DIRECTIONS FOR THIS TASK.
What you should give back is a precise copy of the lines below from the one containing "[0:03.20-0:04.27]" through the one containing "[0:13.87-0:14.93]", with no pictures.

** Opening DATA PROVIDED block **

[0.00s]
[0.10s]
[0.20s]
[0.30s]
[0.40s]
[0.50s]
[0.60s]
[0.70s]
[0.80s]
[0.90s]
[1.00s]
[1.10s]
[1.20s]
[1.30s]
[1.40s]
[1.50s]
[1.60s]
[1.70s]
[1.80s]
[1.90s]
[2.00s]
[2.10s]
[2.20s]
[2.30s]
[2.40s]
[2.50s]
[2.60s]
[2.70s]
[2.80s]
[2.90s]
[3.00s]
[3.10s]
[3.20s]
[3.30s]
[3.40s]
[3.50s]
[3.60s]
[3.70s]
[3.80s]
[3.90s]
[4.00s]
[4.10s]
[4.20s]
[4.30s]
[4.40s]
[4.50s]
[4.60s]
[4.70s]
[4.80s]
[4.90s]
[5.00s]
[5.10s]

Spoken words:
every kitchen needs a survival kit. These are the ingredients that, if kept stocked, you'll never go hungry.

** Closing DATA PROVIDED block **
** Opening DATA PROVIDED block **

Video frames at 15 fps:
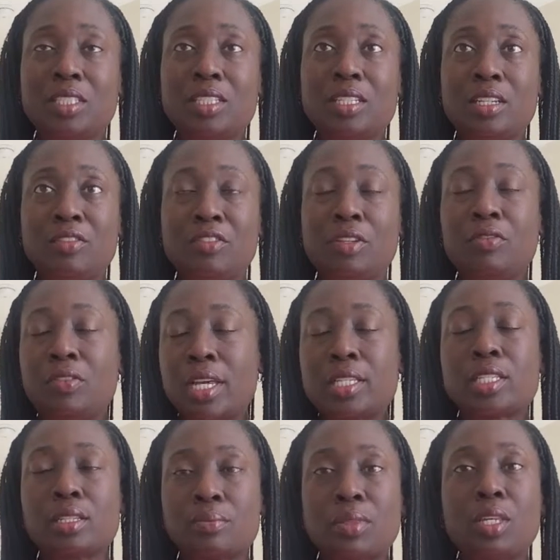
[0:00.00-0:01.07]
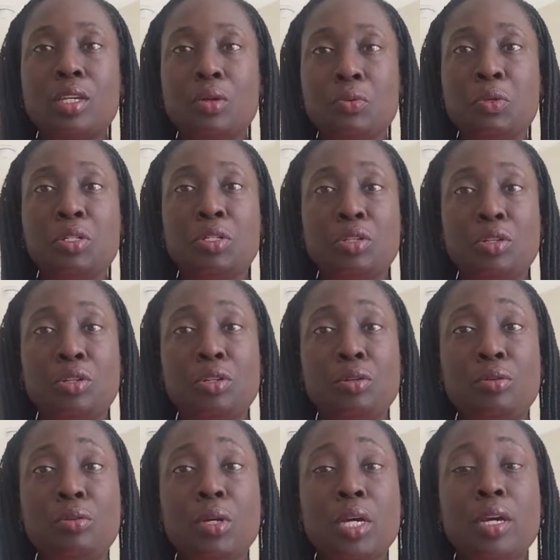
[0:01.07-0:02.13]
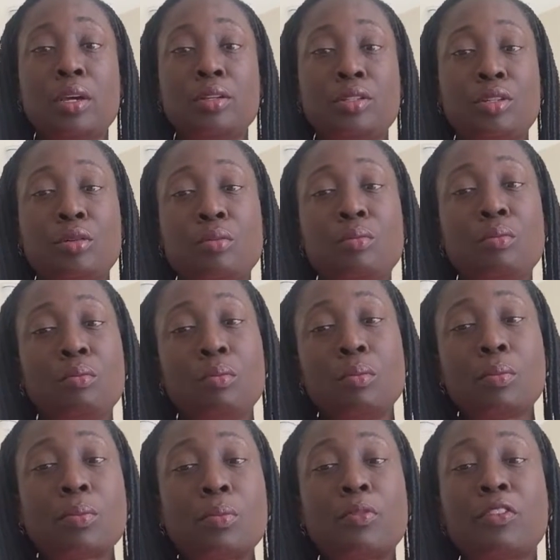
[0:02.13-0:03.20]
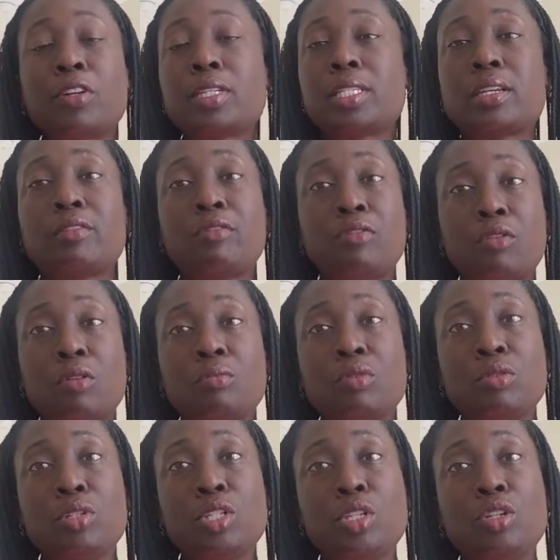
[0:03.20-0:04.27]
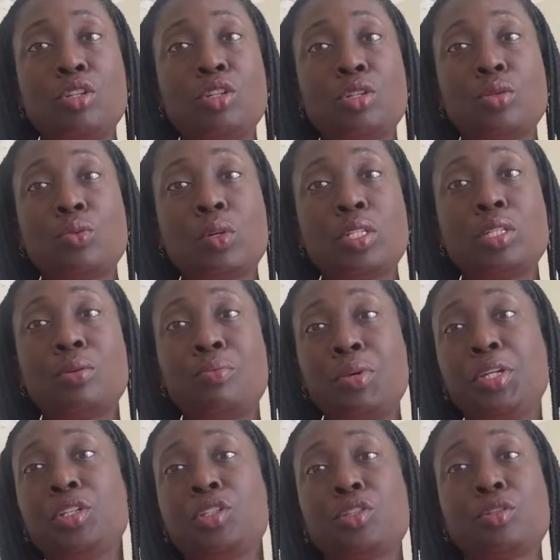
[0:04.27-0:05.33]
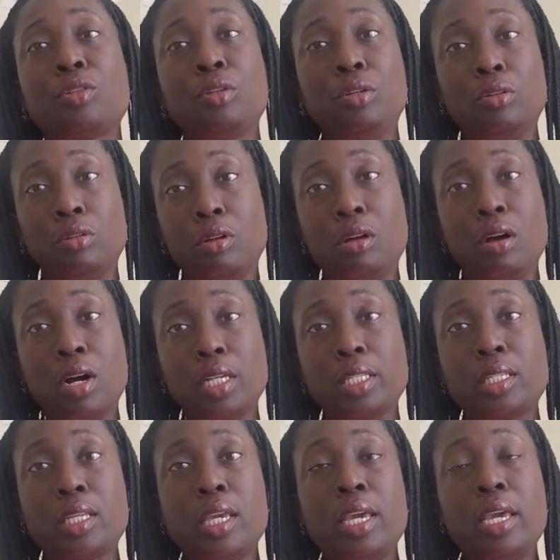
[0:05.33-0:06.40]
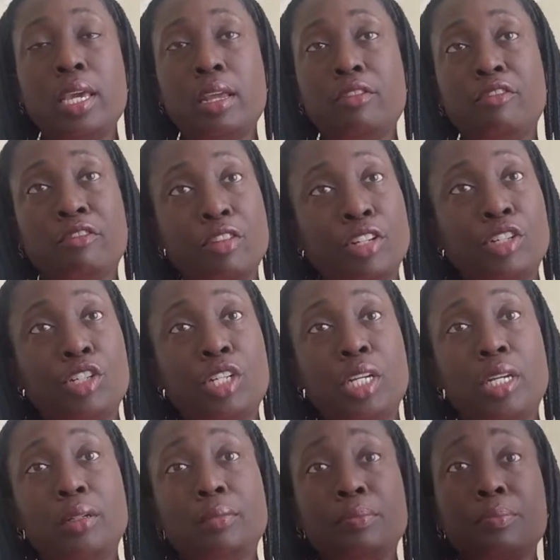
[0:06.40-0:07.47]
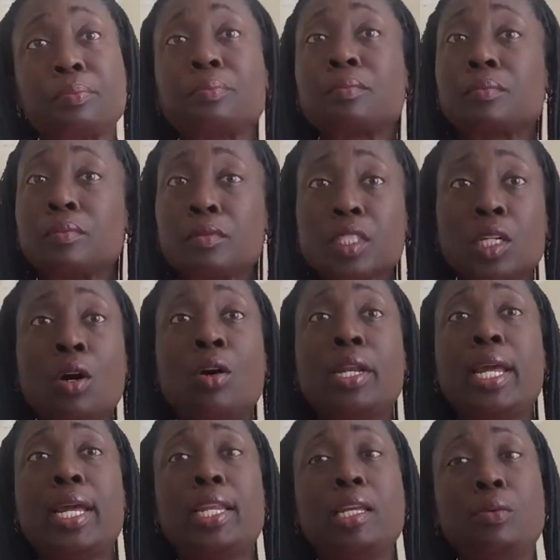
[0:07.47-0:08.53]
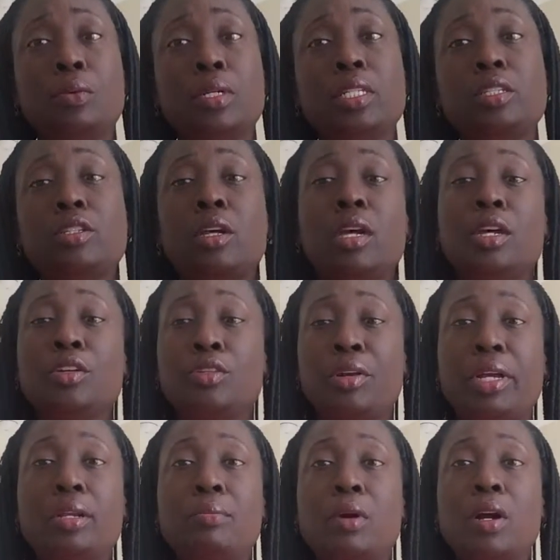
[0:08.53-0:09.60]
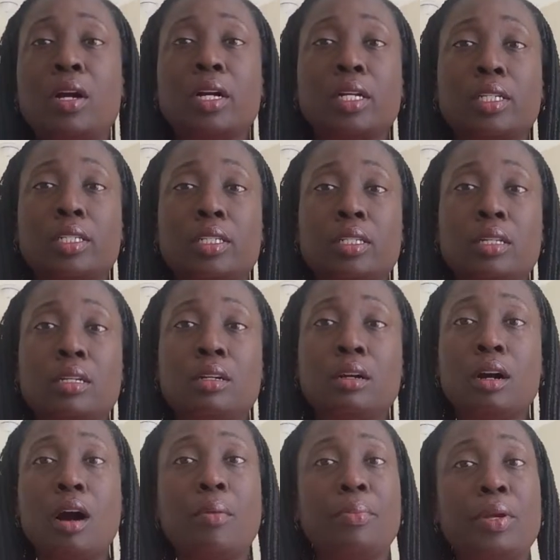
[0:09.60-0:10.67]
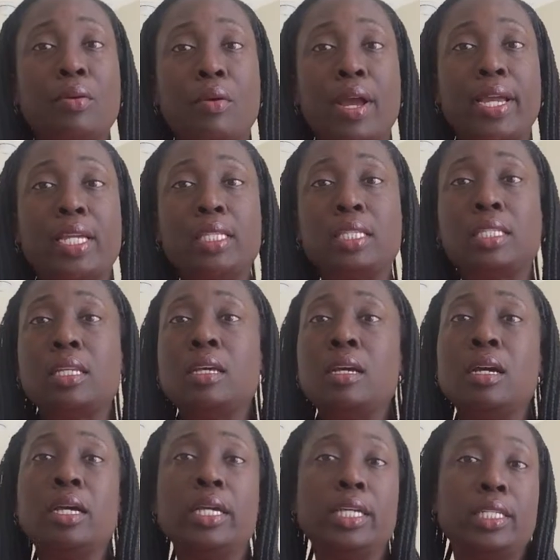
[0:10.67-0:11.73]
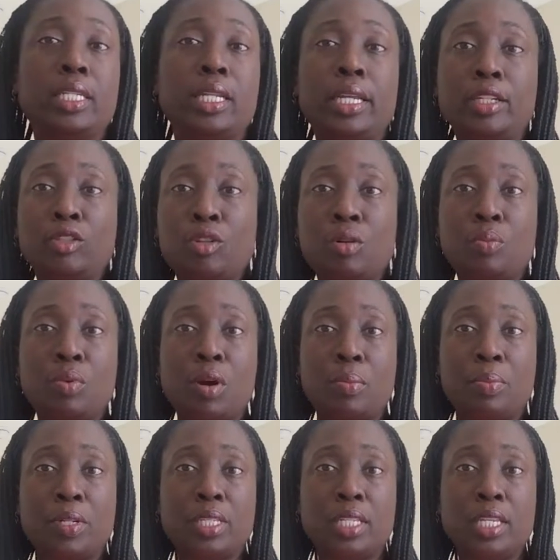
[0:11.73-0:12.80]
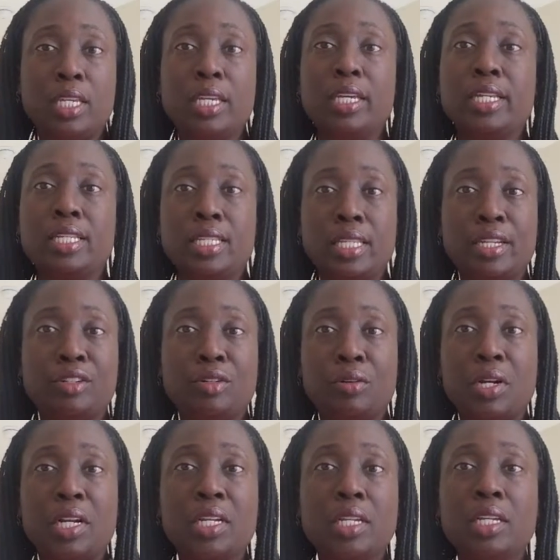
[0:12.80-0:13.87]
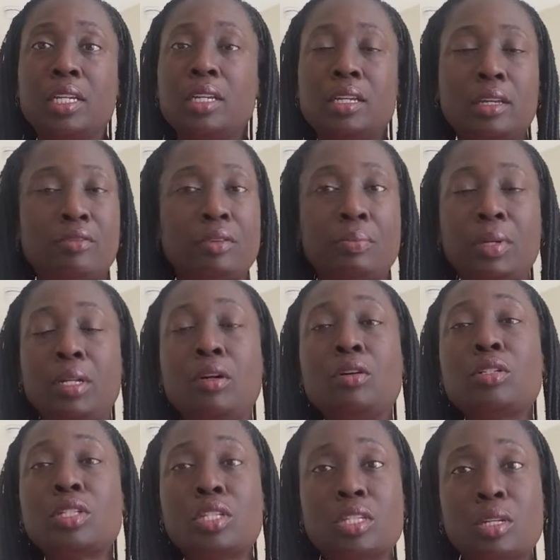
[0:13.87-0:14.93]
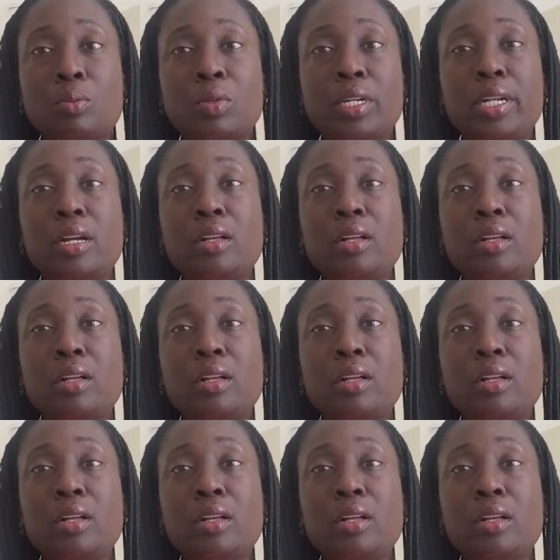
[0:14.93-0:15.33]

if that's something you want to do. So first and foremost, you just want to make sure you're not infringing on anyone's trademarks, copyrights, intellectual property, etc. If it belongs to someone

** Closing DATA PROVIDED block **

TASK RESPONSE.
[0:03.20-0:04.27]
[0:04.27-0:05.33]
[0:05.33-0:06.40]
[0:06.40-0:07.47]
[0:07.47-0:08.53]
[0:08.53-0:09.60]
[0:09.60-0:10.67]
[0:10.67-0:11.73]
[0:11.73-0:12.80]
[0:12.80-0:13.87]
[0:13.87-0:14.93]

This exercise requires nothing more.